▶ _Task to carry out_:
An exact copy of the listing is required, with its pictures removed.

#####

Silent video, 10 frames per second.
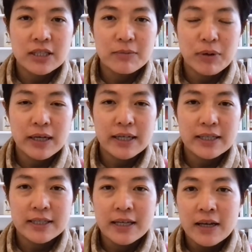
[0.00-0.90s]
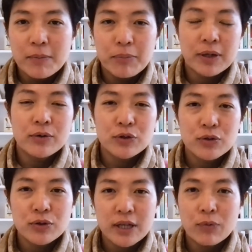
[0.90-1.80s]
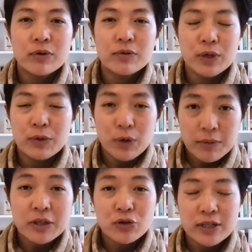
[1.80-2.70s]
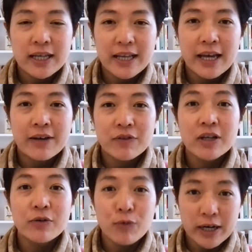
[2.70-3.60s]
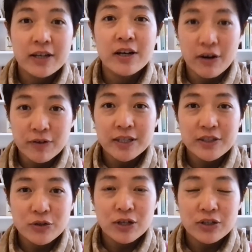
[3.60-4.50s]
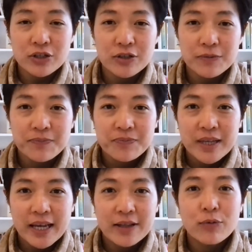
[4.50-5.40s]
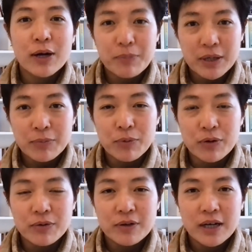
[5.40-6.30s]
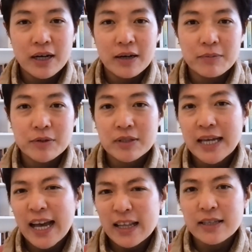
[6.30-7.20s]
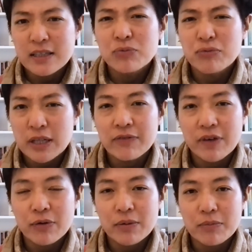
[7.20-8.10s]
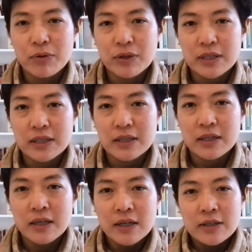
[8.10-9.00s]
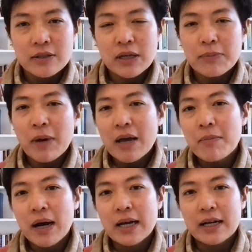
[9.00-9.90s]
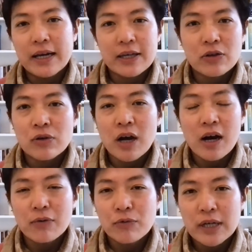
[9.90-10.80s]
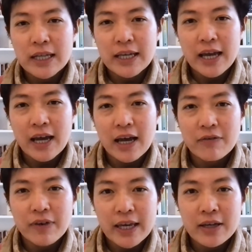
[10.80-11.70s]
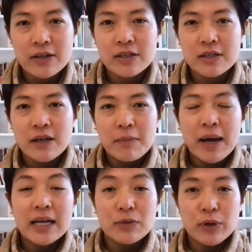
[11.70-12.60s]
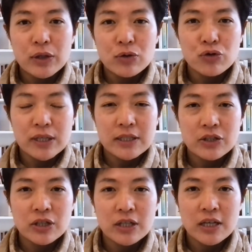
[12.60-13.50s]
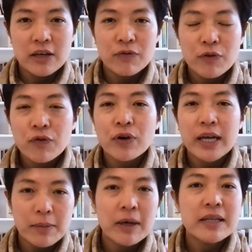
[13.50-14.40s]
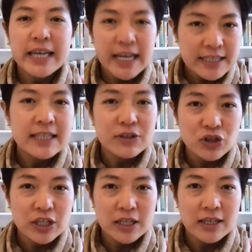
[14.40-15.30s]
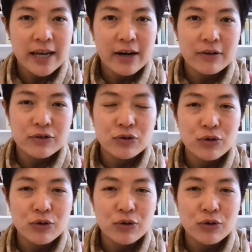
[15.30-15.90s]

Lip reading: in place, but also we want to make sure that they have the right governance structure and the right people. So talent is really very important. So in my mind, you can't really have a good pathway to transition if you forget about the S and G, Aaron, to your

#####

▶ _Output for this task_:
Silent video, 10 frames per second.
[0.00-0.90s]
[0.90-1.80s]
[1.80-2.70s]
[2.70-3.60s]
[3.60-4.50s]
[4.50-5.40s]
[5.40-6.30s]
[6.30-7.20s]
[7.20-8.10s]
[8.10-9.00s]
[9.00-9.90s]
[9.90-10.80s]
[10.80-11.70s]
[11.70-12.60s]
[12.60-13.50s]
[13.50-14.40s]
[14.40-15.30s]
[15.30-15.90s]

Lip reading: in place, but also we want to make sure that they have the right governance structure and the right people. So talent is really very important. So in my mind, you can't really have a good pathway to transition if you forget about the S and G, Aaron, to your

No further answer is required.